[Stored items]
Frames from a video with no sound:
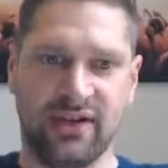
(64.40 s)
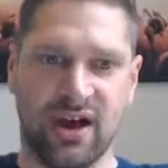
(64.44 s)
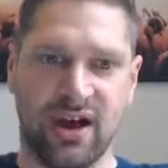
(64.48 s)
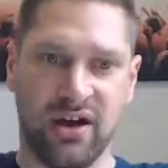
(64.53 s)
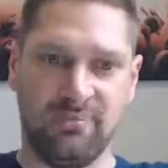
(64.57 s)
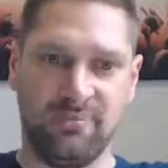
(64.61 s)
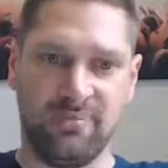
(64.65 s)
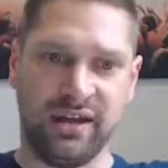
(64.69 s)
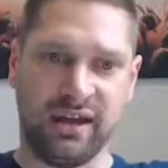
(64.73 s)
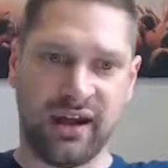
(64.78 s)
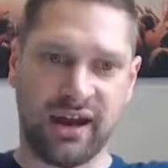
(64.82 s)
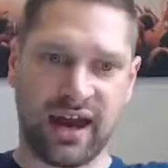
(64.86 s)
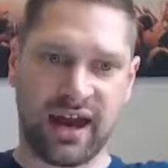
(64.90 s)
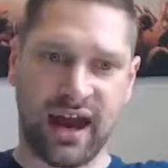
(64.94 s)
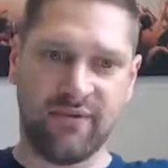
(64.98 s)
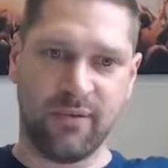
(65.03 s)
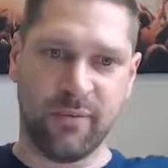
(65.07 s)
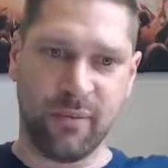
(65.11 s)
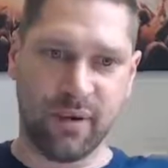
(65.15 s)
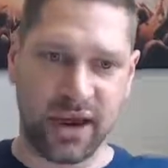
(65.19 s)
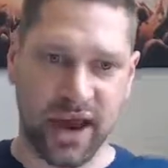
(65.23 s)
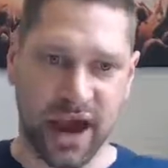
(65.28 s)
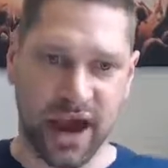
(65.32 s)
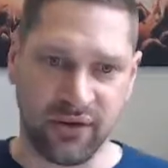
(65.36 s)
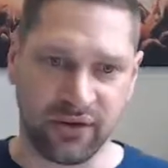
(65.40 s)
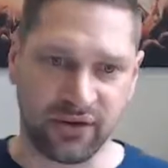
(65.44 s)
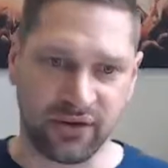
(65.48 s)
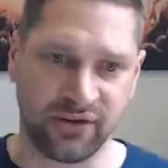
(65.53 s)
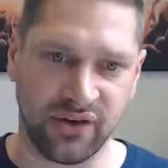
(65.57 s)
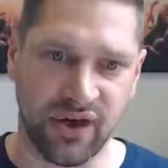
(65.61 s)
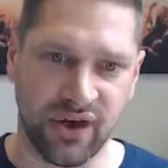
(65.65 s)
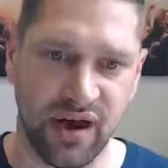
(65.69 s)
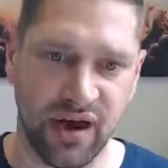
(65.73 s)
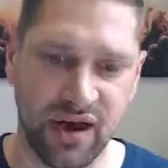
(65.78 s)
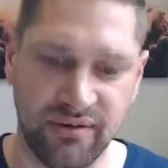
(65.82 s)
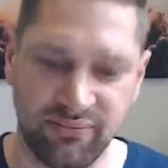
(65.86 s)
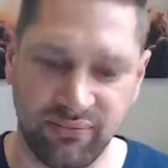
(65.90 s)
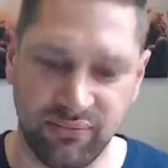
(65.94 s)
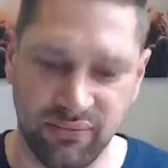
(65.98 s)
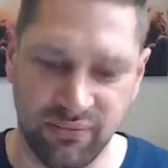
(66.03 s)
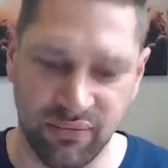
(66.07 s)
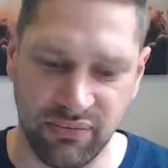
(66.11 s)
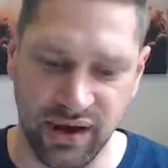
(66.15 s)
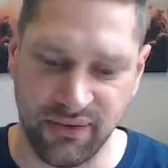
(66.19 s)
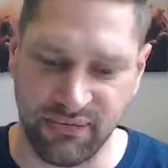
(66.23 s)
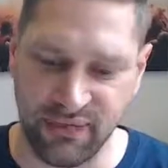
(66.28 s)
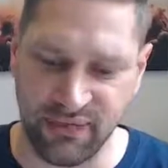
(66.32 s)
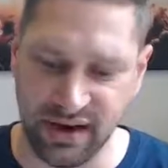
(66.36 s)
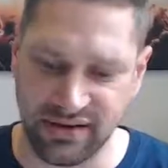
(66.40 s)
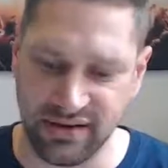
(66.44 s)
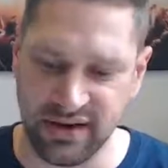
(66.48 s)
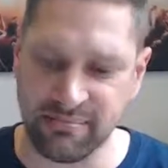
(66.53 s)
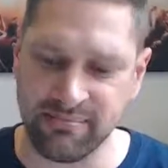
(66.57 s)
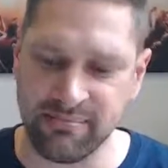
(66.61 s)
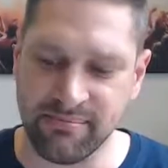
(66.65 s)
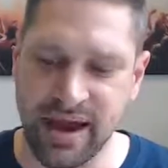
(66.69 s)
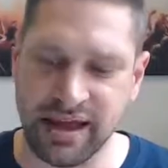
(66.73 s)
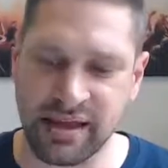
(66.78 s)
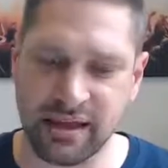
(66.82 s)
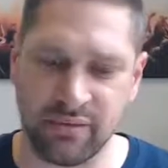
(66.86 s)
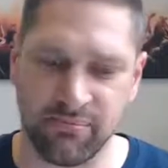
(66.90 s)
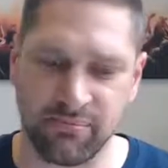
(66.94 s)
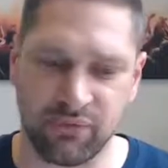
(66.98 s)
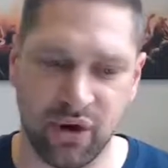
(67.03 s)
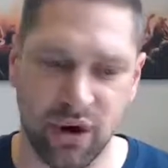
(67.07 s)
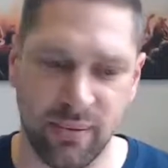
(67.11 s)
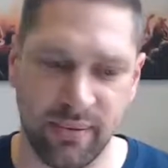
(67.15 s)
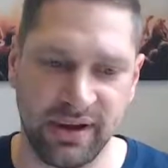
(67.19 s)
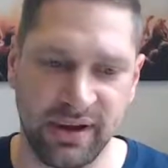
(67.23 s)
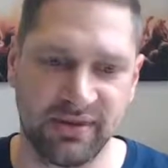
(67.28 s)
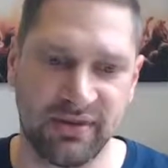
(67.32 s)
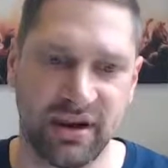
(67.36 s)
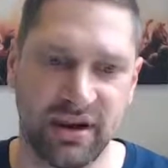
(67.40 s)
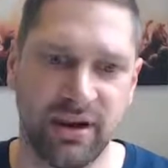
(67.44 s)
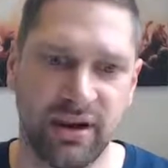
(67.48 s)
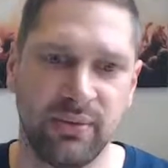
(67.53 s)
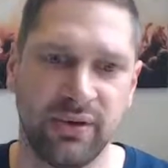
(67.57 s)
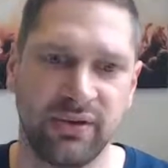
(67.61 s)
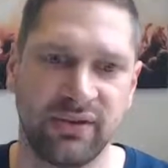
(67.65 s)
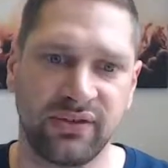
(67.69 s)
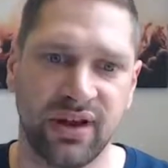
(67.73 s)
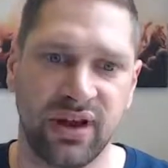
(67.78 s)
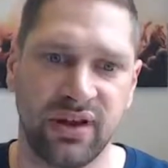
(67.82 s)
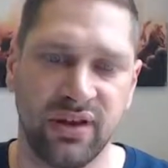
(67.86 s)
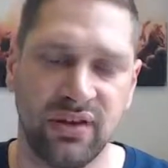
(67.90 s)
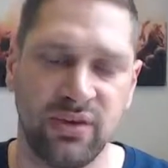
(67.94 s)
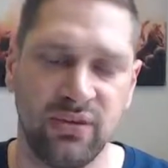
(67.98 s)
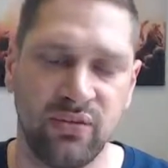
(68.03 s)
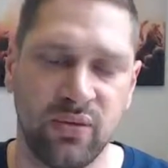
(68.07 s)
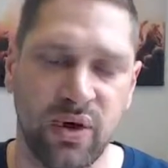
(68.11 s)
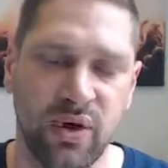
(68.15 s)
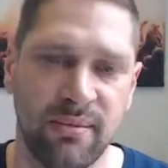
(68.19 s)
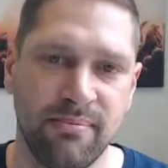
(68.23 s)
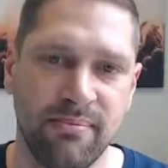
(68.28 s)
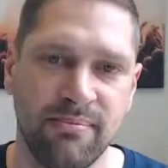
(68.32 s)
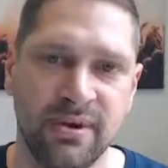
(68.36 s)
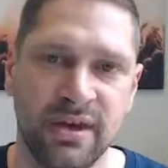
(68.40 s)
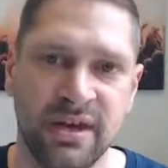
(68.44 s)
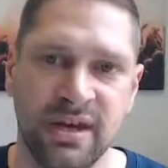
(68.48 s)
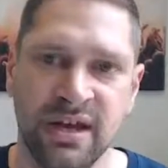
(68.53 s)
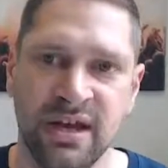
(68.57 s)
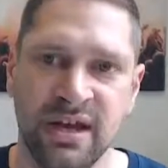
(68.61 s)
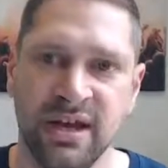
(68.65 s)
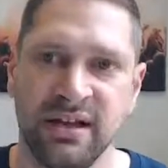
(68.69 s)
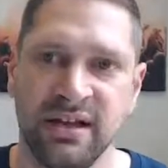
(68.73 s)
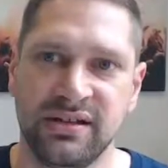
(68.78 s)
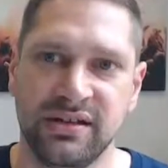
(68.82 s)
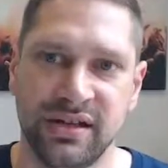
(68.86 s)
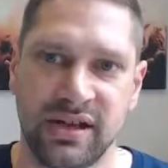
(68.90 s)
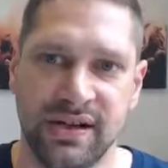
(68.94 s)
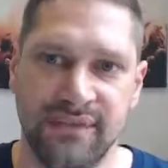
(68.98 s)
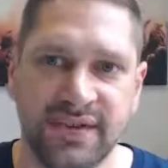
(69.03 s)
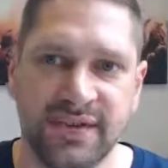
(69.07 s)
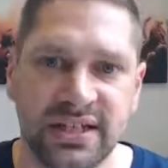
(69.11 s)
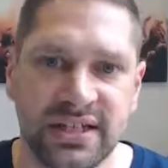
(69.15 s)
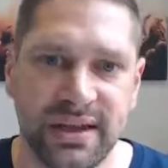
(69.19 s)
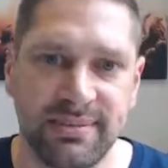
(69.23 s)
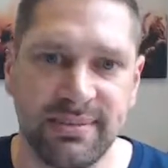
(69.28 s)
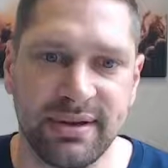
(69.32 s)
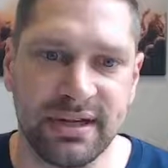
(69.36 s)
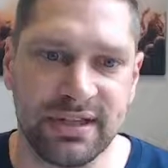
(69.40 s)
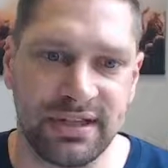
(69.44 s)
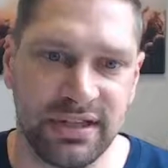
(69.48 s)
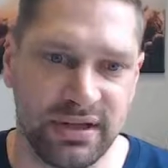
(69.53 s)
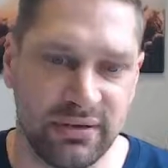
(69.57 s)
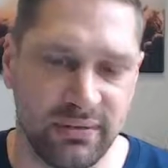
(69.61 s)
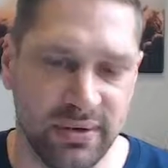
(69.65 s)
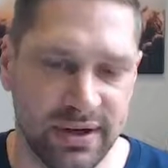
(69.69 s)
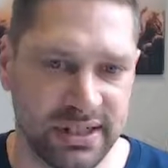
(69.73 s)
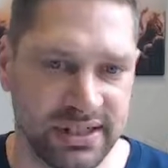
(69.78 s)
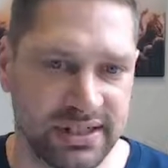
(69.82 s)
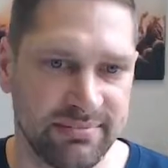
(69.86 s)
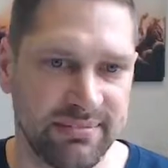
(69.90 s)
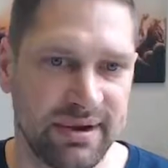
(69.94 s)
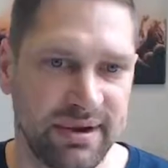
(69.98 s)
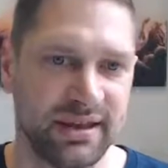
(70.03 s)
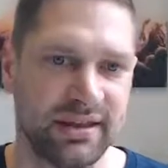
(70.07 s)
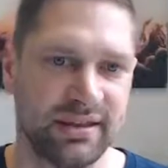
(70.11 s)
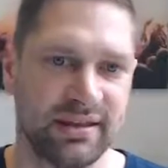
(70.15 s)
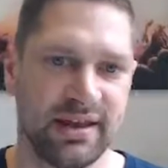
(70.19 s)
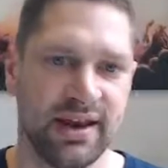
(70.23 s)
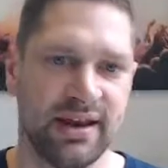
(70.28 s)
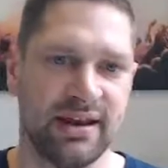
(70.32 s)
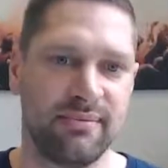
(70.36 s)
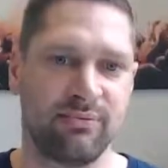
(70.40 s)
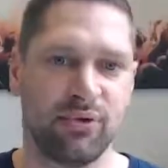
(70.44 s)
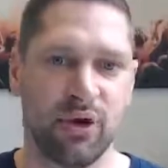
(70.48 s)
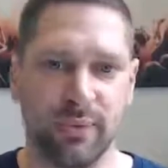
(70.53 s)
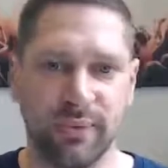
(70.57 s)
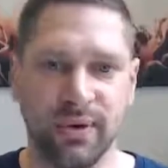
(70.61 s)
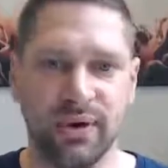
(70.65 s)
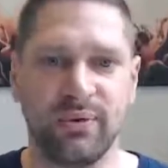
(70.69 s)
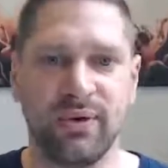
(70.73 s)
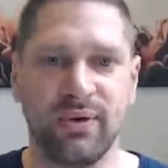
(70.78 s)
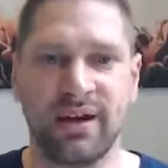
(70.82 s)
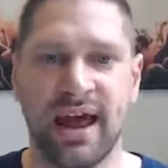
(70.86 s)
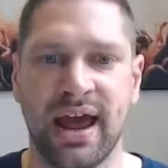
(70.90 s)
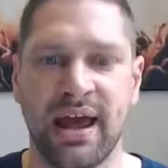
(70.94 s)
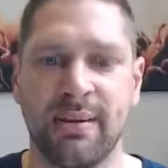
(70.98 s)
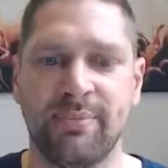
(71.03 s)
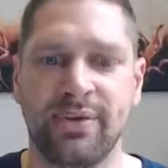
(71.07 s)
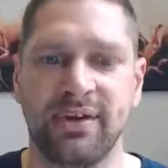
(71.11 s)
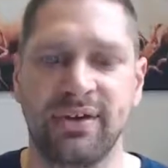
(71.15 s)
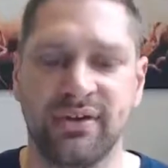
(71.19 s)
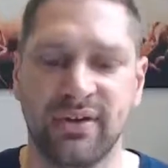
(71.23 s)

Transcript: I'd be like everybody else. I if I didn't make the promise that I was going to um, deliver something to you once a month, then it probably wouldn't happen.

**Task instructions:** Only the text of the records above is to be reproduced, exactly as given; the pictures are dropped.

**The completed task:**
Frames from a video with no sound:
(64.40 s)
(64.44 s)
(64.48 s)
(64.53 s)
(64.57 s)
(64.61 s)
(64.65 s)
(64.69 s)
(64.73 s)
(64.78 s)
(64.82 s)
(64.86 s)
(64.90 s)
(64.94 s)
(64.98 s)
(65.03 s)
(65.07 s)
(65.11 s)
(65.15 s)
(65.19 s)
(65.23 s)
(65.28 s)
(65.32 s)
(65.36 s)
(65.40 s)
(65.44 s)
(65.48 s)
(65.53 s)
(65.57 s)
(65.61 s)
(65.65 s)
(65.69 s)
(65.73 s)
(65.78 s)
(65.82 s)
(65.86 s)
(65.90 s)
(65.94 s)
(65.98 s)
(66.03 s)
(66.07 s)
(66.11 s)
(66.15 s)
(66.19 s)
(66.23 s)
(66.28 s)
(66.32 s)
(66.36 s)
(66.40 s)
(66.44 s)
(66.48 s)
(66.53 s)
(66.57 s)
(66.61 s)
(66.65 s)
(66.69 s)
(66.73 s)
(66.78 s)
(66.82 s)
(66.86 s)
(66.90 s)
(66.94 s)
(66.98 s)
(67.03 s)
(67.07 s)
(67.11 s)
(67.15 s)
(67.19 s)
(67.23 s)
(67.28 s)
(67.32 s)
(67.36 s)
(67.40 s)
(67.44 s)
(67.48 s)
(67.53 s)
(67.57 s)
(67.61 s)
(67.65 s)
(67.69 s)
(67.73 s)
(67.78 s)
(67.82 s)
(67.86 s)
(67.90 s)
(67.94 s)
(67.98 s)
(68.03 s)
(68.07 s)
(68.11 s)
(68.15 s)
(68.19 s)
(68.23 s)
(68.28 s)
(68.32 s)
(68.36 s)
(68.40 s)
(68.44 s)
(68.48 s)
(68.53 s)
(68.57 s)
(68.61 s)
(68.65 s)
(68.69 s)
(68.73 s)
(68.78 s)
(68.82 s)
(68.86 s)
(68.90 s)
(68.94 s)
(68.98 s)
(69.03 s)
(69.07 s)
(69.11 s)
(69.15 s)
(69.19 s)
(69.23 s)
(69.28 s)
(69.32 s)
(69.36 s)
(69.40 s)
(69.44 s)
(69.48 s)
(69.53 s)
(69.57 s)
(69.61 s)
(69.65 s)
(69.69 s)
(69.73 s)
(69.78 s)
(69.82 s)
(69.86 s)
(69.90 s)
(69.94 s)
(69.98 s)
(70.03 s)
(70.07 s)
(70.11 s)
(70.15 s)
(70.19 s)
(70.23 s)
(70.28 s)
(70.32 s)
(70.36 s)
(70.40 s)
(70.44 s)
(70.48 s)
(70.53 s)
(70.57 s)
(70.61 s)
(70.65 s)
(70.69 s)
(70.73 s)
(70.78 s)
(70.82 s)
(70.86 s)
(70.90 s)
(70.94 s)
(70.98 s)
(71.03 s)
(71.07 s)
(71.11 s)
(71.15 s)
(71.19 s)
(71.23 s)

Transcript: I'd be like everybody else. I if I didn't make the promise that I was going to um, deliver something to you once a month, then it probably wouldn't happen.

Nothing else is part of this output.